In Halle war Thiems erste Partie bereits für Dienstagnachmittag angesetzt, vorerst im Doppel mit Stuttgart-Finalgegner Philipp Kohlschreiber. Im Einzel steigt er als Nummer drei am Mittwoch gegen den Portugiesen Joao Sousa ein. Im Viertelfinale könnte es zum neuerlichen Duell mit Kohlschreiber (8) kommen.

Im Flow

Thiem ist in einem "Flow" und will diesen Zustand möglichst lange beibehalten. Auch deswegen hat er sich nach dem Erreichen des Grand-Slam-Halbfinales in Roland Garros keine Auszeit gegönnt. "Wichtig ist, dass ich, auch wenn ich in Paris gut gespielt habe, nicht irgendwie aufhöre, sondern dass es immer weitergeht", meinte Thiem. "Schwieriger als ein Turnier zu gewinnen, ist es, das in der nächsten Woche zu bestätigen."
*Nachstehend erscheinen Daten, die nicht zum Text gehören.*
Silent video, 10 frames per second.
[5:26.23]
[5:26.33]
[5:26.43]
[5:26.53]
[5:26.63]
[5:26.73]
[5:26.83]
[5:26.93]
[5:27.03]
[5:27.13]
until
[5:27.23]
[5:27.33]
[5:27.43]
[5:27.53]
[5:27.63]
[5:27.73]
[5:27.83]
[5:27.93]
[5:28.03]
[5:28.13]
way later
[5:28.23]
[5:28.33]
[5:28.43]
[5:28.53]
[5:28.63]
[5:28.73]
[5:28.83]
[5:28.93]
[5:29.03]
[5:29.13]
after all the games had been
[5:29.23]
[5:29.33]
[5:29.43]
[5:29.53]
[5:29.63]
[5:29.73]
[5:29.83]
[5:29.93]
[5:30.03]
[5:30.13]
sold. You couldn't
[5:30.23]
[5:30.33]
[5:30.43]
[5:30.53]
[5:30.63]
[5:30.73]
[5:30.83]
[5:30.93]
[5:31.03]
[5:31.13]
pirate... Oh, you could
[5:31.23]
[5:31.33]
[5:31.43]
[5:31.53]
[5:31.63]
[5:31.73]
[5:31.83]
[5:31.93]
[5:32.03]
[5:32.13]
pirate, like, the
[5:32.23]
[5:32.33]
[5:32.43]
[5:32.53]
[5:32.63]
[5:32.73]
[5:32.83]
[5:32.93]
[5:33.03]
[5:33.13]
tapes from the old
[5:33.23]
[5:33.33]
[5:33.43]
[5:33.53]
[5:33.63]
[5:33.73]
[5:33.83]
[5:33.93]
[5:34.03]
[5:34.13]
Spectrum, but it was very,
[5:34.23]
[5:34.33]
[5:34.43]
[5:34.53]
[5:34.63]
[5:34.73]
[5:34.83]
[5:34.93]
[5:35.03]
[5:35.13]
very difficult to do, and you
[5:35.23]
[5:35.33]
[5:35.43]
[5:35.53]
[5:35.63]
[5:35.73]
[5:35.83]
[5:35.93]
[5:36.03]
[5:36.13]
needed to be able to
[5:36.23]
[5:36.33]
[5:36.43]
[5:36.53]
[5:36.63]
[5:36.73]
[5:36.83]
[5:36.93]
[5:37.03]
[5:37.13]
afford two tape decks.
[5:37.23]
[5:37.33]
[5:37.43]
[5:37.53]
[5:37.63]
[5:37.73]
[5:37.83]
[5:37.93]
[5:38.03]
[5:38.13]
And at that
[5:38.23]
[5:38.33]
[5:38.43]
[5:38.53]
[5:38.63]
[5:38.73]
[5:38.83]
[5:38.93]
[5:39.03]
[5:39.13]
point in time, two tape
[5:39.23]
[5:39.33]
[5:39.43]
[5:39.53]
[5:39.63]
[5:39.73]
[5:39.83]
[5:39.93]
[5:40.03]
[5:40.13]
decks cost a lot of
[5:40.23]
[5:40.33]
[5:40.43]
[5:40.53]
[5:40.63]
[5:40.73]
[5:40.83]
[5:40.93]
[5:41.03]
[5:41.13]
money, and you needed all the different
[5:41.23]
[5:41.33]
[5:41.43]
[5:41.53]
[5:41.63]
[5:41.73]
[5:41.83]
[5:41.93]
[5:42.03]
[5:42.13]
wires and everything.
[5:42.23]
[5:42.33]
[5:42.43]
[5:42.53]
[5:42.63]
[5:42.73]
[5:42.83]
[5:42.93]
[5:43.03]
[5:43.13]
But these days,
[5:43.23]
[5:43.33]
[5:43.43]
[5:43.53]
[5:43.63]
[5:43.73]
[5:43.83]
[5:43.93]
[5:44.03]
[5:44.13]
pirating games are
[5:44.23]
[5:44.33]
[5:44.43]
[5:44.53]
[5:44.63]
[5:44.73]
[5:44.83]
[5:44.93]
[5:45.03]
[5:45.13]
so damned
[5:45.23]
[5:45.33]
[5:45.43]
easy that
Für die Turnierdirektoren der diversen Turniere ist das natürlich ein Glück, einen Top-Ten-Mann begrüßt man immer gerne. Halle-Chef Ralf Weber hat Thiem am Montagabend mit einer Torte willkommen geheißen. "Herzlichen Glückwunsch zum ersten Rasentitel", sagte Weber. "Es ist ein weiterer Höhepunkt in einer überragenden Saison für dich. Hut ab vor diesen Leistungen."

Der heuer vierfache Turniersieger bedankte sich und versicherte, ein starkes Turnier spielen zu wollen. "Auf Rasen ist das natürlich vielleicht schwerer als auf Sand, weil es viele unangenehme Gegner gibt, gegen die man rausgehen kann." Er fühle sich aber körperlich noch sehr gut. Und das, obwohl er die achte Woche in Folge Turniere spielt. An seine 30 in Jahresfrist gespielten Events kommt sonst keiner aus den Top 20 heran.

Die vielen Turniere und die Punkte

Und in etwa dieser Tonart sollte es auch weitergehen, falls keine Verletzung dazwischen kommt. In der nächsten Woche steht bei Thiem zwar "nur" eine Rasen-Exhibition auf Mallorca auf dem Programm, danach Wimbledon und dann die Davis-Cup-Woche, in der er für Hamburg genannt hat. Die Woche darauf folgt Kitzbühel und noch Ende Juli beginnen die Nordamerika-Wochen. Hier wäre eine kleine Pause denkbar.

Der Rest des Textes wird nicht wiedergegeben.